Give each line of the records again exactly and omit every picture.

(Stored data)
******

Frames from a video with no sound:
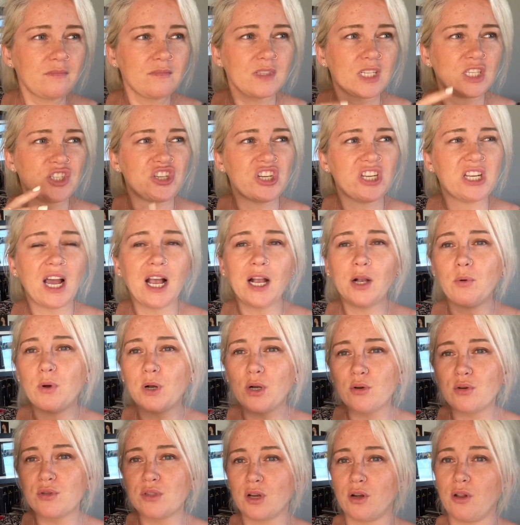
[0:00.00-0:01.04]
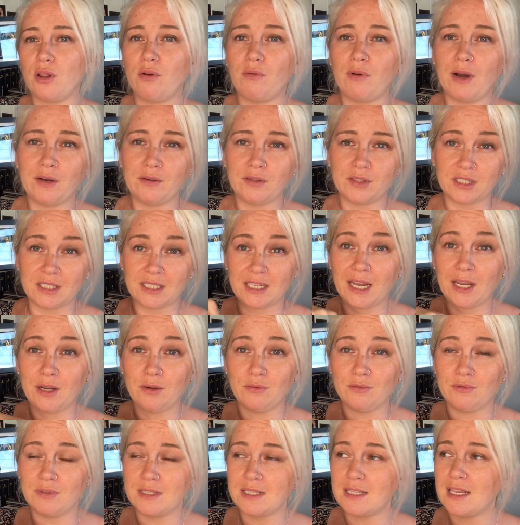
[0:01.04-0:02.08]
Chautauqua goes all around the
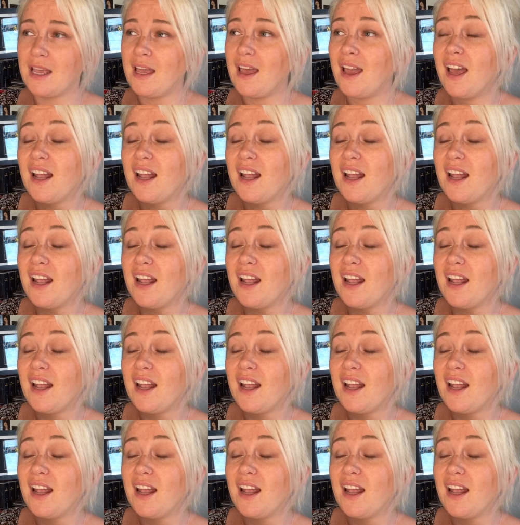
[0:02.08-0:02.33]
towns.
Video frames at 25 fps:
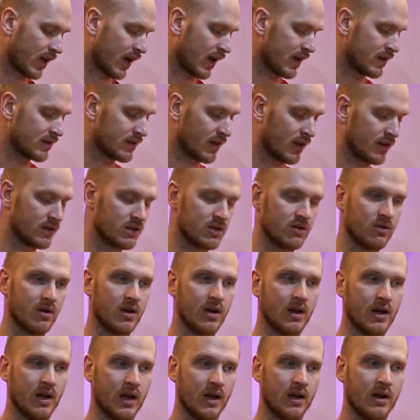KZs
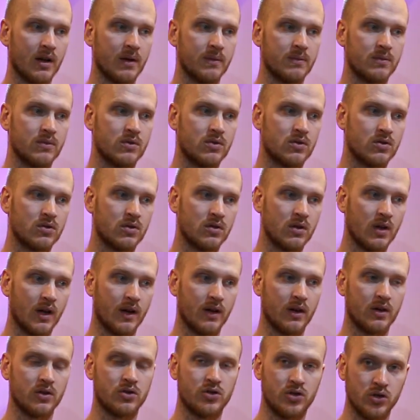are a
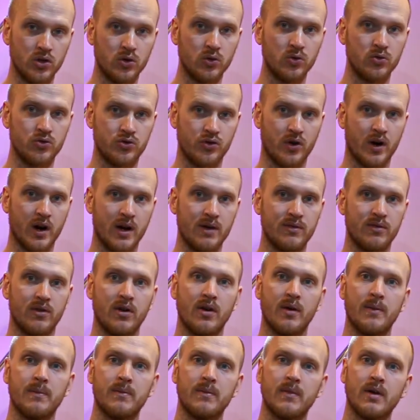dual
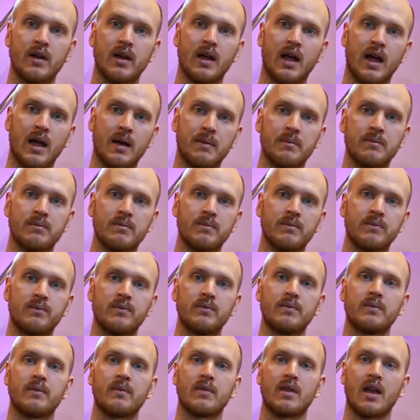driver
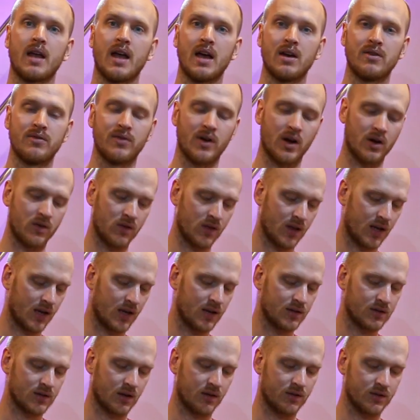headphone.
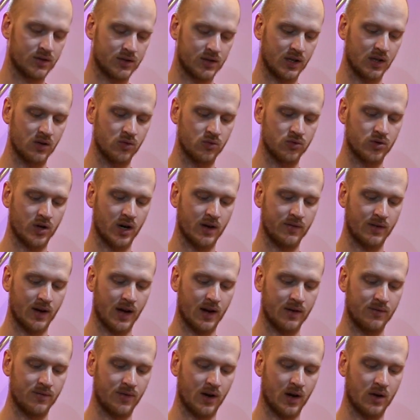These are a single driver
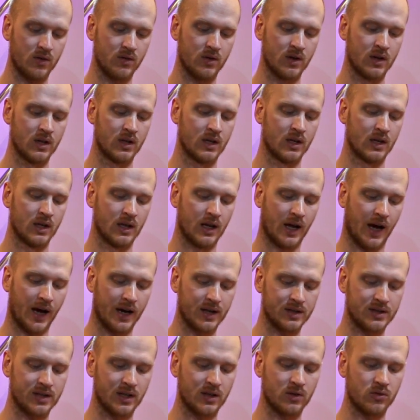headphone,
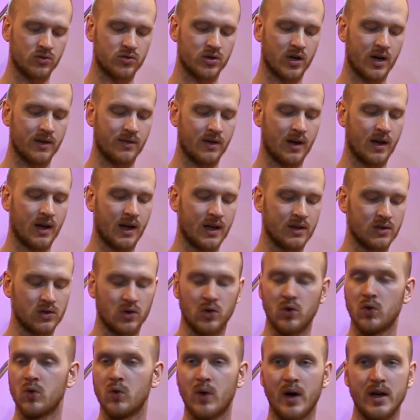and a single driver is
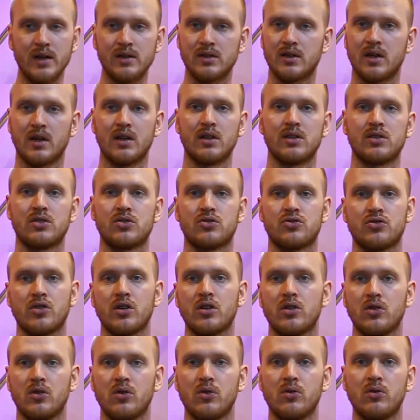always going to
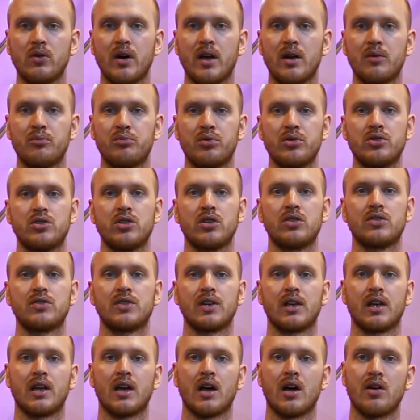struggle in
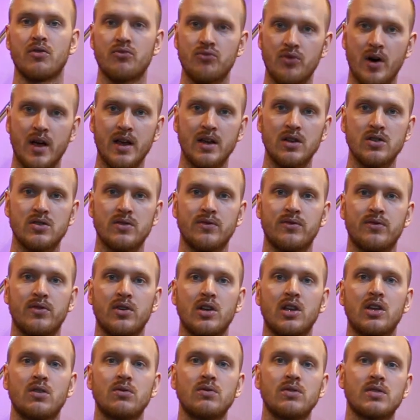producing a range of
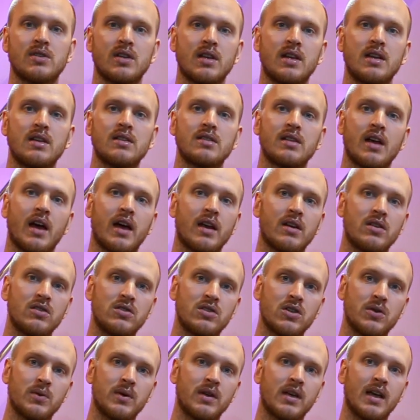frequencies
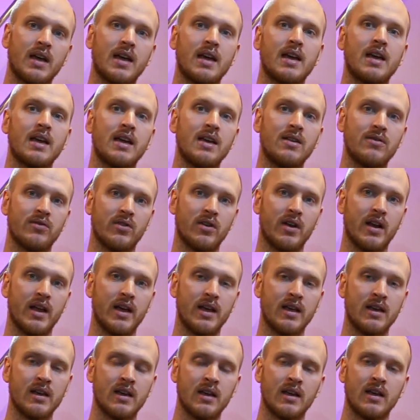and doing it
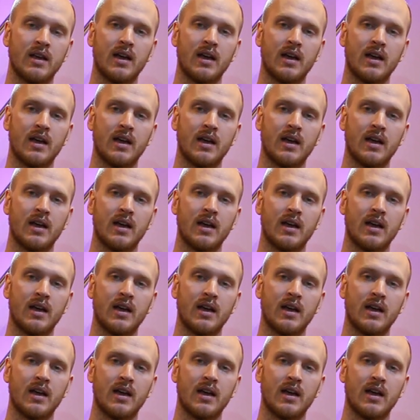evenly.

******

**WRITTEN SOLUTION**
Frames from a video with no sound:
[0:00.00-0:01.04]
[0:01.04-0:02.08]
Chautauqua goes all around the
[0:02.08-0:02.33]
towns.
Video frames at 25 fps:
KZs
are a
dual
driver
headphone.
These are a single driver
headphone,
and a single driver is
always going to
struggle in
producing a range of
frequencies
and doing it
evenly.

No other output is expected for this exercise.